«Ты молодая, — говорила она. — На что тебе?» — и бросила в свою кошелку Люсину куклу.
Может, смешно, но эта единственная за всю жизнь кукла (других дарила тотчас же, потому что не любила) имела свой характер — была обидчива, ласкова, слаба здоровьем. К ней надо было подходить несколько раз на дню, иначе она делалась грустной, ее надо было гладить по волосам, сажать возле себя, когда учишь уроки. Дома подсмеивались надо всем этим: «Не стыдно, невеста?» — но что же можно сделать? И вот эту куклу — в чужую сумку.
«Ты веселая», — говорила женщина и снимала с полки лучшие Люсины книги.
Люся не видела точно какие, но знала, что самые любимые.
«Почему это вы берете?» — тихо спрашивала Люська. Она вовсе не была робкой, но здесь точно оцепенела.
«Молчи! — кричала мать. — Пусть все к черту забирает. Забирай все, ты, слышишь? Побирушка!»
Люся любила раздаривать свои вещи, и мама всегда сердилась на нее. А теперь вот…
И Люся плакала от обиды: одно дело ты сама отдаешь, другое — берут без спросу… И при чем тут «веселая»? Они все думают, что если веселая, так ничего ей не надо. «Мне с тобой весело. Давай дружить?!» Или: «С тобой легко. Я с тобой прямо другой человек». И никогда наоборот: «А тебе со мной легко? Весело?» Все только «я» да «мне».
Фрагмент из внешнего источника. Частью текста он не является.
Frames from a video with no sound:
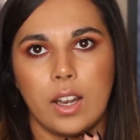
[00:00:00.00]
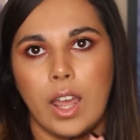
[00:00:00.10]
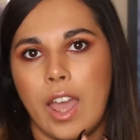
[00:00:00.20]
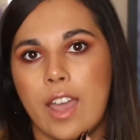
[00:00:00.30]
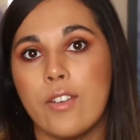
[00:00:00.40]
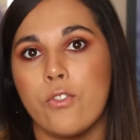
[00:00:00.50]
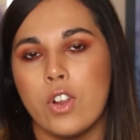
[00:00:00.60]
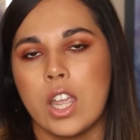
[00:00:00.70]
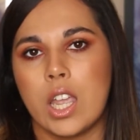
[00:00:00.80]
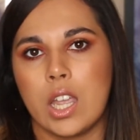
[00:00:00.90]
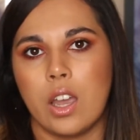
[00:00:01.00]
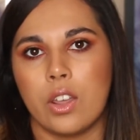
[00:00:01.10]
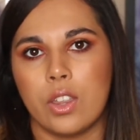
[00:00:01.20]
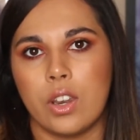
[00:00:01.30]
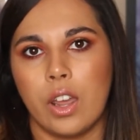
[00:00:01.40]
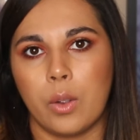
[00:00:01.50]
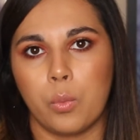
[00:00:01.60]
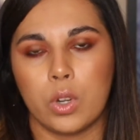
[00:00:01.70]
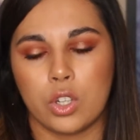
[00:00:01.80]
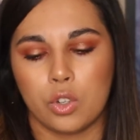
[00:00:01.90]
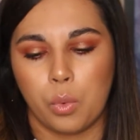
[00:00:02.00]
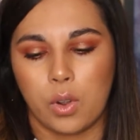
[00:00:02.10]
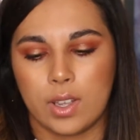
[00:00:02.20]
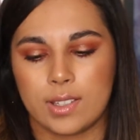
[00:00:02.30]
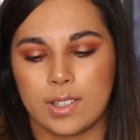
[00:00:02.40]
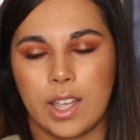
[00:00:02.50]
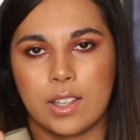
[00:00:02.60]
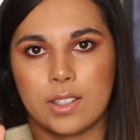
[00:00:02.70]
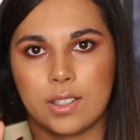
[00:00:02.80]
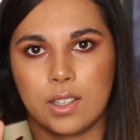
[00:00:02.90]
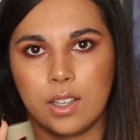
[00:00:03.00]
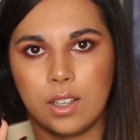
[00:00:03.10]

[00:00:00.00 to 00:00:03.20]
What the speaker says: like every other night, which is what it says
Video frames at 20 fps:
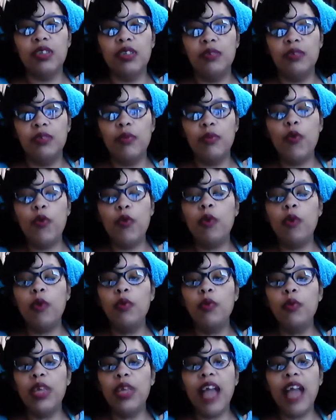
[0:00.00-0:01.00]
before we
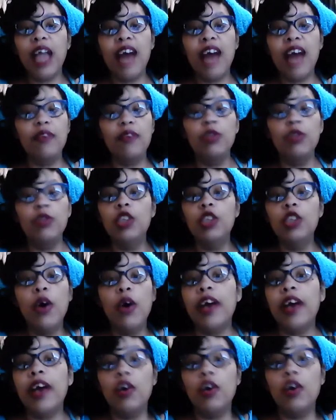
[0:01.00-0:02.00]
went live, there was no
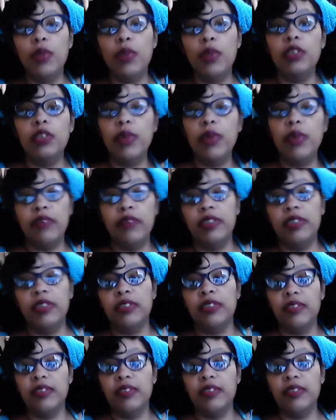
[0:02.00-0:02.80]
echo whatsoever.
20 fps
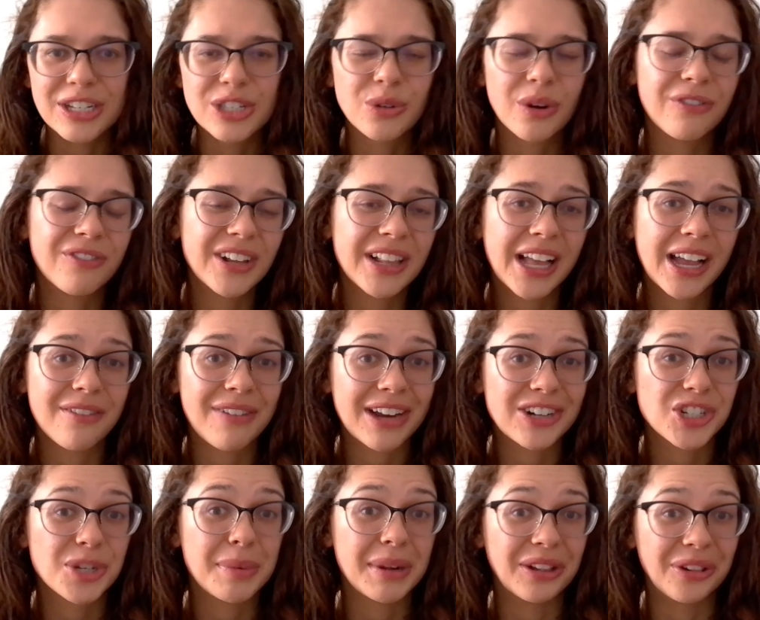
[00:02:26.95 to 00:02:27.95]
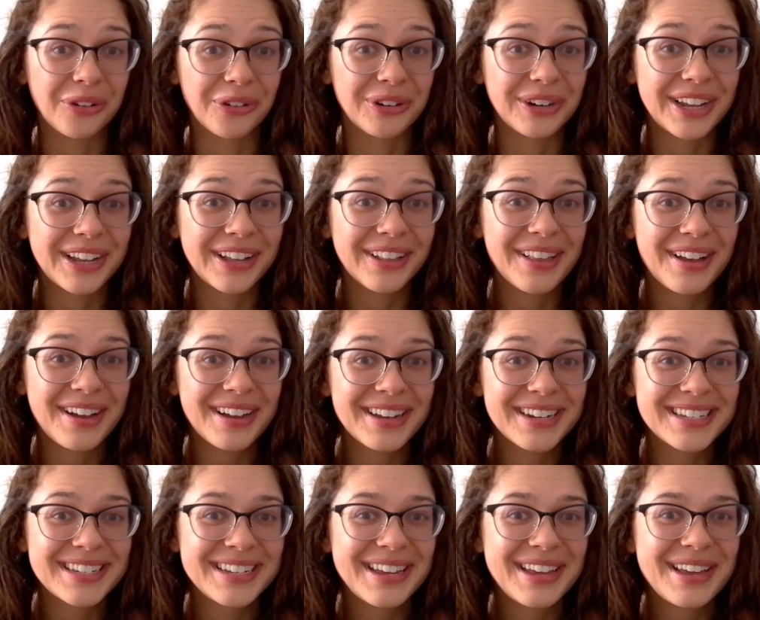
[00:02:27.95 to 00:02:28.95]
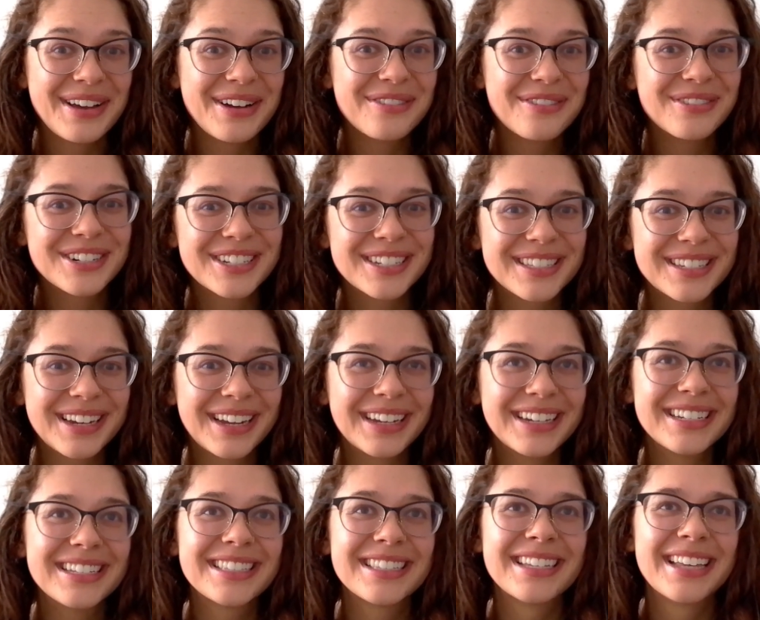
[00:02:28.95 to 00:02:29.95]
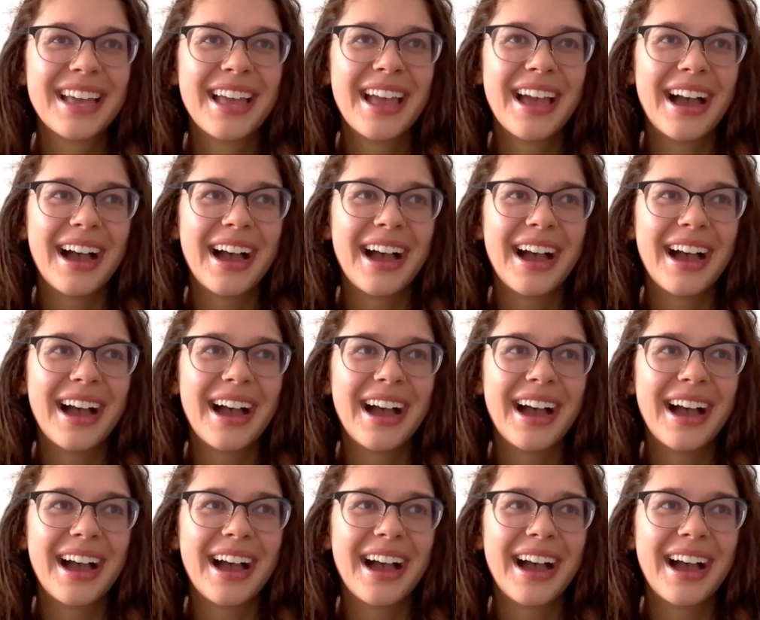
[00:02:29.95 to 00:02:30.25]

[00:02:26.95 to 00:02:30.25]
So I feel like I've actually been learning a lot, which is nice.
Она никогда не думала об этом, рада была чужому вниманию. А теперь от слабости, что ли, которая не давала приподнять руки, перевести глаз с этой белой стены… Слезы опять побежали по щекам, постепенно холодея. Она не всхлипывала, она не плакала, просто текли слезы. Лба ее коснулась рука. Легко и неуверенно.
— Люсь, ты что?
Она заставила себя поглядеть в ту сторону: рядом сидел Алексей. Узкое лицо его стало еще длинней, щеки ввалились. А глаза глядели ласково, будто она была ему своя.
— Ну, чего ты, Люська?
И вот тут-то она заплакала. Слезы были другие, они не успевали захолодеть, от них было горячо глазам и щекам. А он тихонько проводил рукой по ее волосам, потом ладонью вытирал ее мокрую щеку, и ладонь тоже делалась мокрой, и опять они были свои.
— Ты откуда взялся? — всхлипнула Люська.
— Я еще с вечера… Как привезли.
— Это ты здесь… спал. — И она улыбнулась, глотая спазмы. — А я думала — врач прикорнул в тишине. Негде, думаю, приткнуться, бедному.
— Люся, все будет хорошо, — шептал Алексей, — вот увидишь.
— Конечно. Мы еще на танцы пойдем.
— Я не так уж люблю танцы. Но если ты захочешь…
— Ага. Я тоже могу не ходить.
Слезы еще текли — тут она ничего не могла сделать, — но горечь прошла, рассеялась. Никто не взял ее куклы, не похватал с полки любимых книг, никто не требовал от нее, чтобы она была веселой и легкой, ничего не давая взамен.